◆ **What to produce**
Repeat the records below exactly as they appear, leaving out any pictures.

━━━━━ Data excerpts ━━━━━

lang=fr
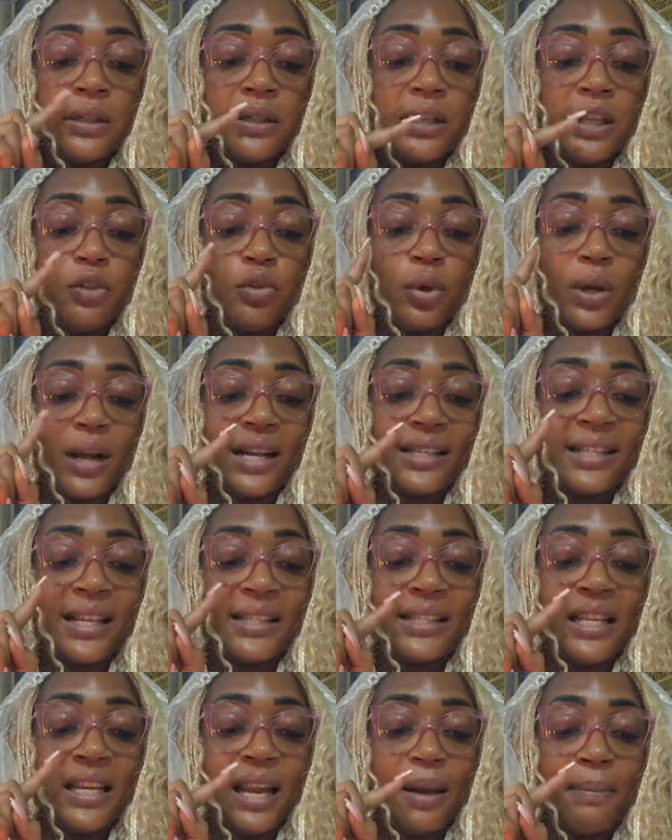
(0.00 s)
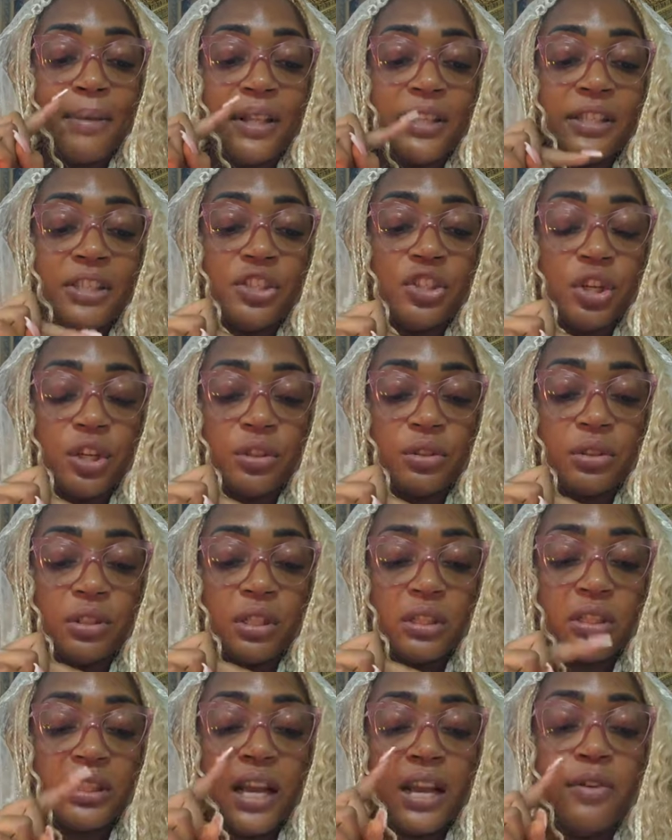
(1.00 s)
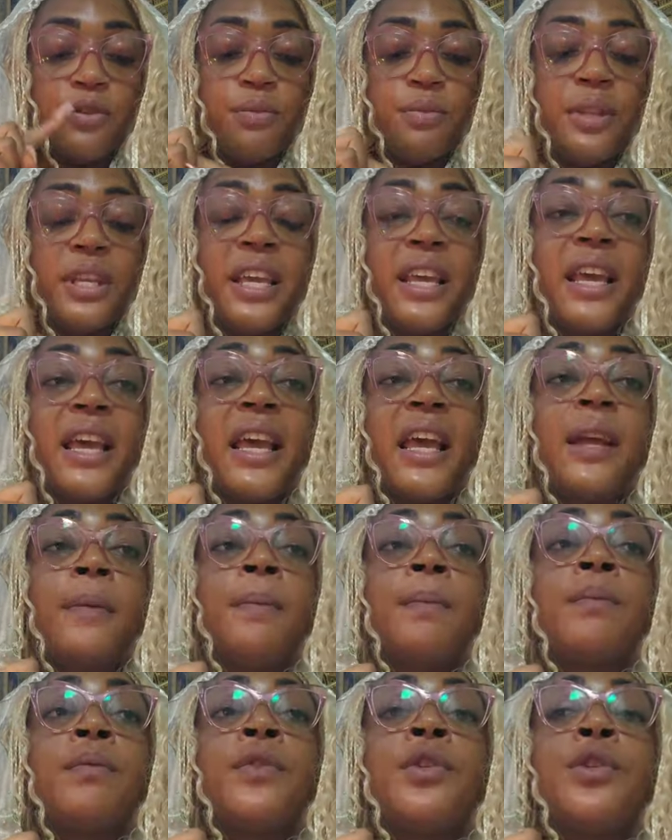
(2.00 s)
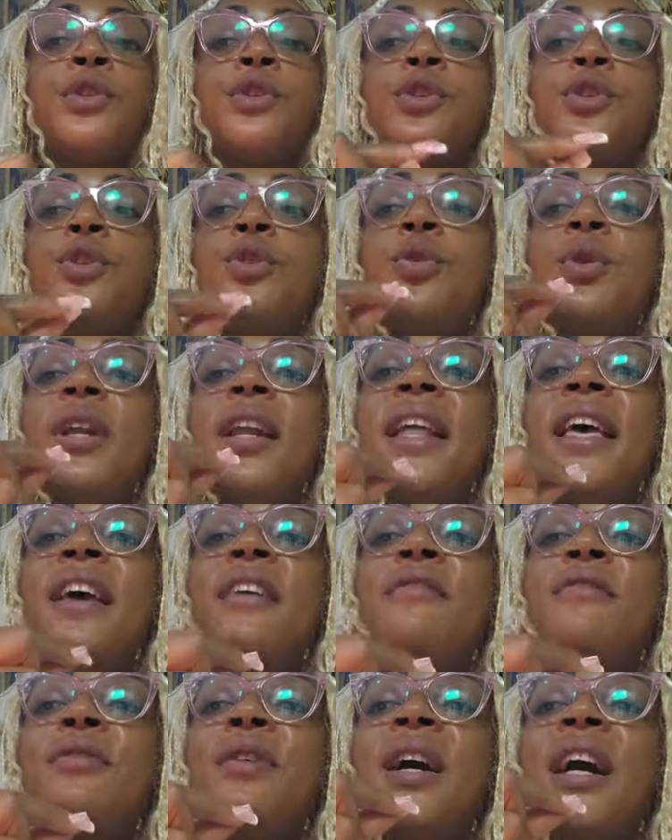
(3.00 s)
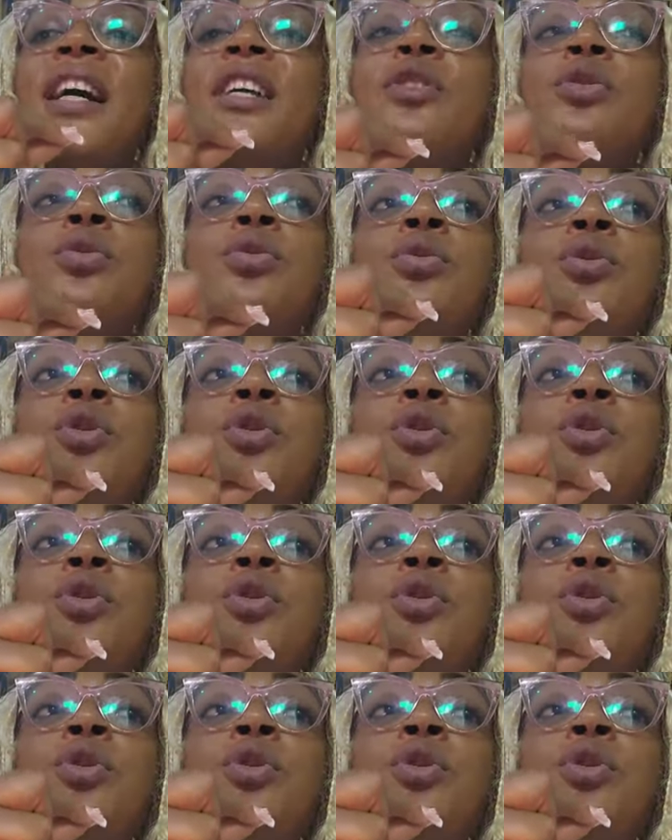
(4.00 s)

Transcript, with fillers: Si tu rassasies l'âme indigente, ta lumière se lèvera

━━━━━

◆ **Exercise solution**
lang=fr
(0.00 s)
(1.00 s)
(2.00 s)
(3.00 s)
(4.00 s)

Transcript, with fillers: Si tu rassasies l'âme indigente, ta lumière se lèvera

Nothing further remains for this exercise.